## [Exercise objective]
Starting at the line with "[1.00-2.00s]", retype every remaining line of the records exactly. Do not include pictures.

Saved data entries
----------
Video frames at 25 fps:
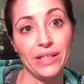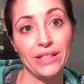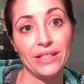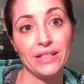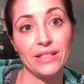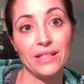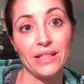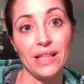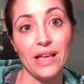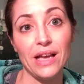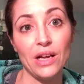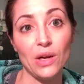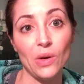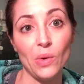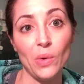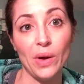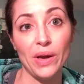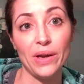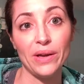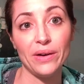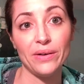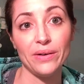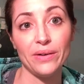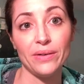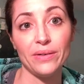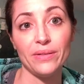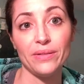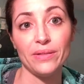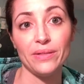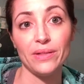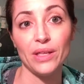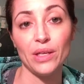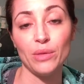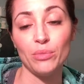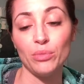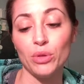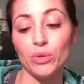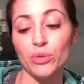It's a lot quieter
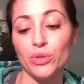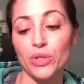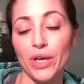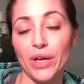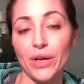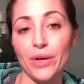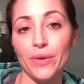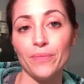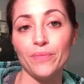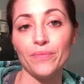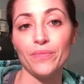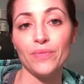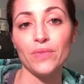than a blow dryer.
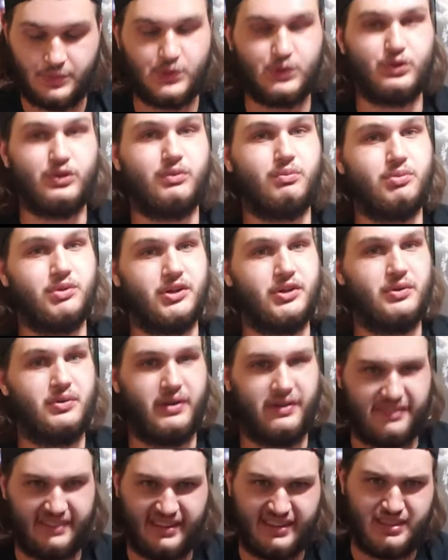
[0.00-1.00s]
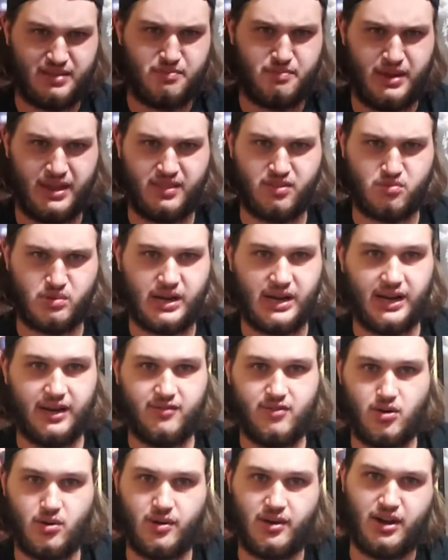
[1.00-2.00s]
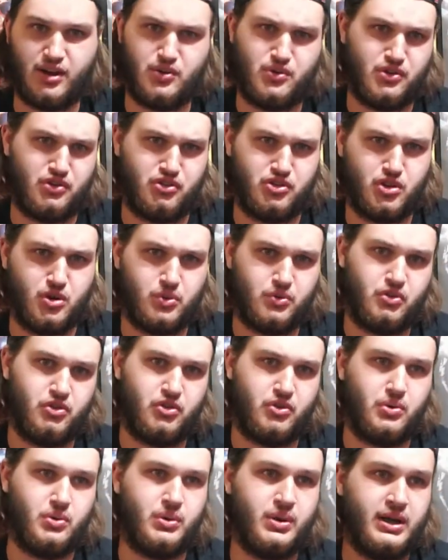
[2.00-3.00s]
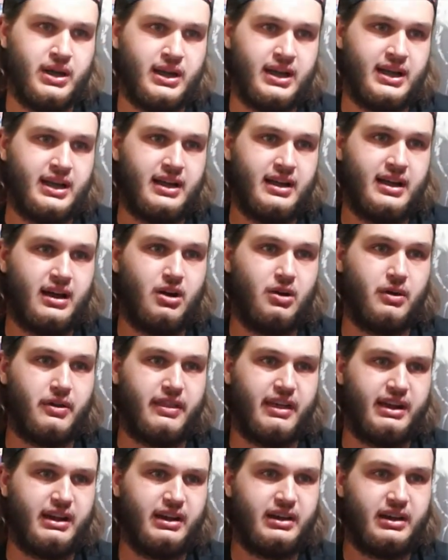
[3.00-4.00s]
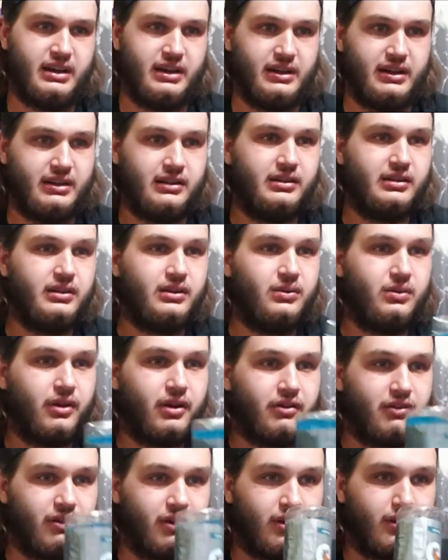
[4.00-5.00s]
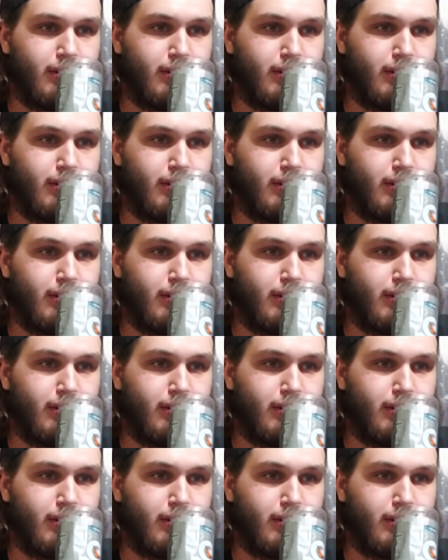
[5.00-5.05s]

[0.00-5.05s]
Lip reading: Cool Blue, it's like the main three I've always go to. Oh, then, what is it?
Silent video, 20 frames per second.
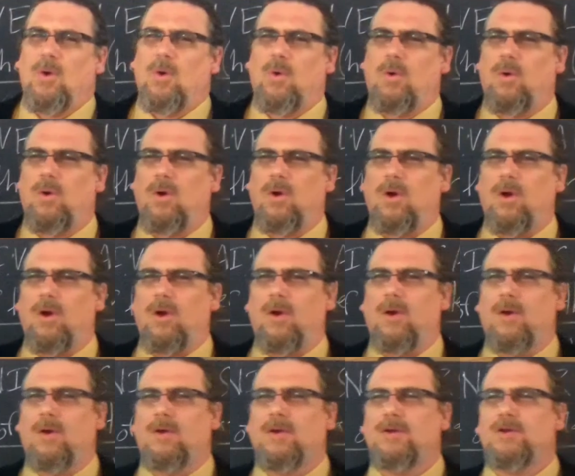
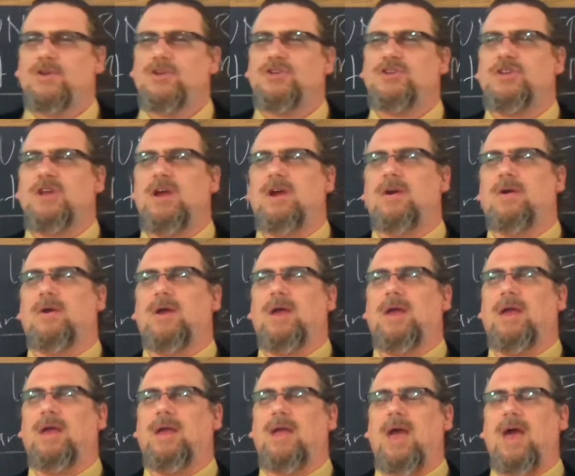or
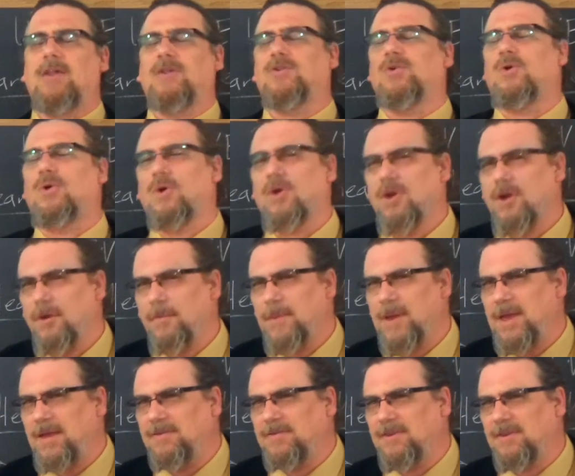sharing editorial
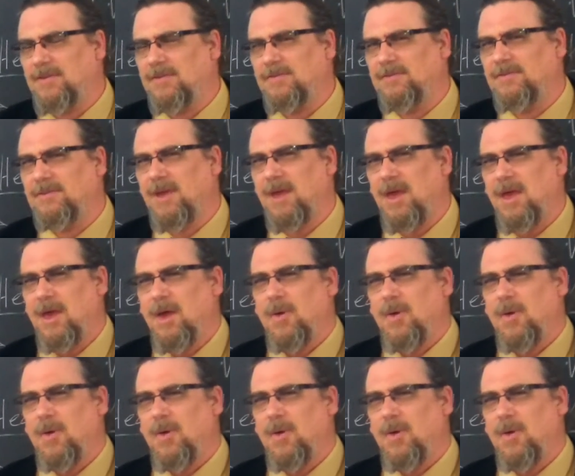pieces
----------
## [Answer to this task]
[1.00-2.00s]
[2.00-3.00s]
[3.00-4.00s]
[4.00-5.00s]
[5.00-5.05s]

[0.00-5.05s]
Lip reading: Cool Blue, it's like the main three I've always go to. Oh, then, what is it?
Silent video, 20 frames per second.
or
sharing editorial
pieces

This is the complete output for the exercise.